Stored data entries
--- START ---
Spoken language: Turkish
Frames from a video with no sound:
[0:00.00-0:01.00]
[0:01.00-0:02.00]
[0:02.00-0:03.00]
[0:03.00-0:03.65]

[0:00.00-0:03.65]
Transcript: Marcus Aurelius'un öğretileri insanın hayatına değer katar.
--- END ---
--- START ---
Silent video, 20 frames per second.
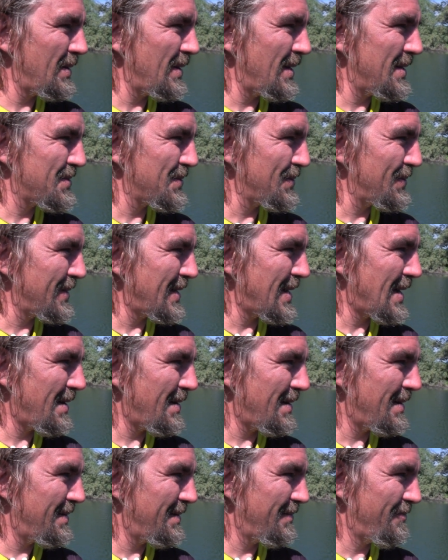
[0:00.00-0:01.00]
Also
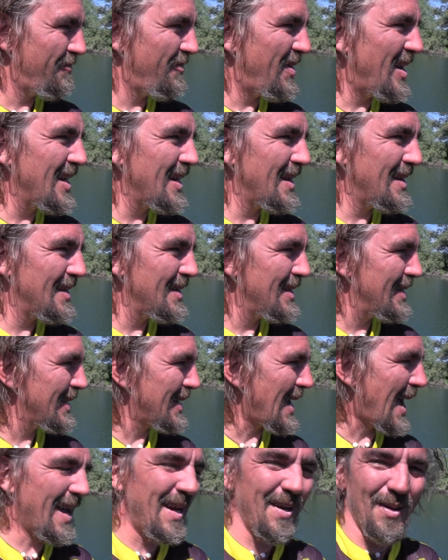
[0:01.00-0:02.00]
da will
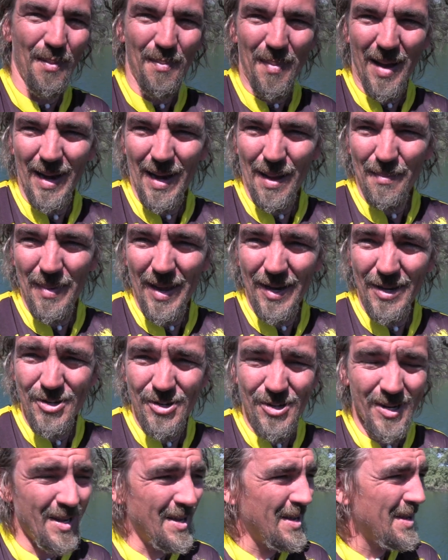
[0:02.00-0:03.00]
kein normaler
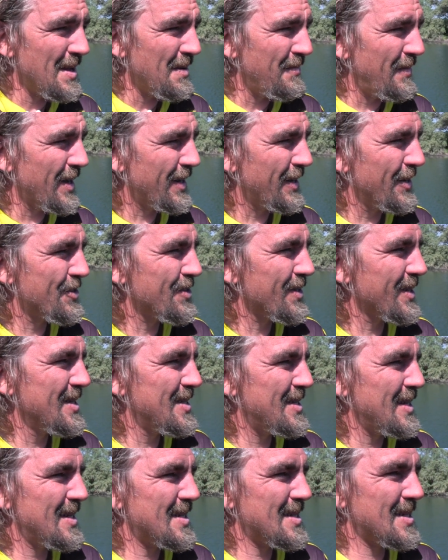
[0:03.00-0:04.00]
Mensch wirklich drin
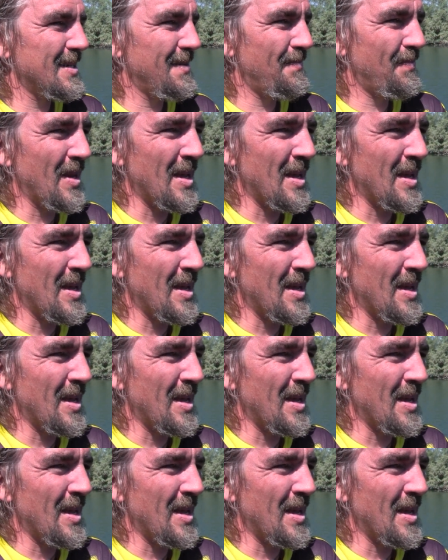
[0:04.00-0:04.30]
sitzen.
--- END ---
| Your goal |
For this exercise, repeat exactly the lines of the data above from the one with "Spoken language: Turkish" down to the one with "Transcript: Marcus Aurelius'un", both end lines included.

| Response for this exercise |
Spoken language: Turkish
Frames from a video with no sound:
[0:00.00-0:01.00]
[0:01.00-0:02.00]
[0:02.00-0:03.00]
[0:03.00-0:03.65]

[0:00.00-0:03.65]
Transcript: Marcus Aurelius'un öğretileri insanın hayatına değer katar.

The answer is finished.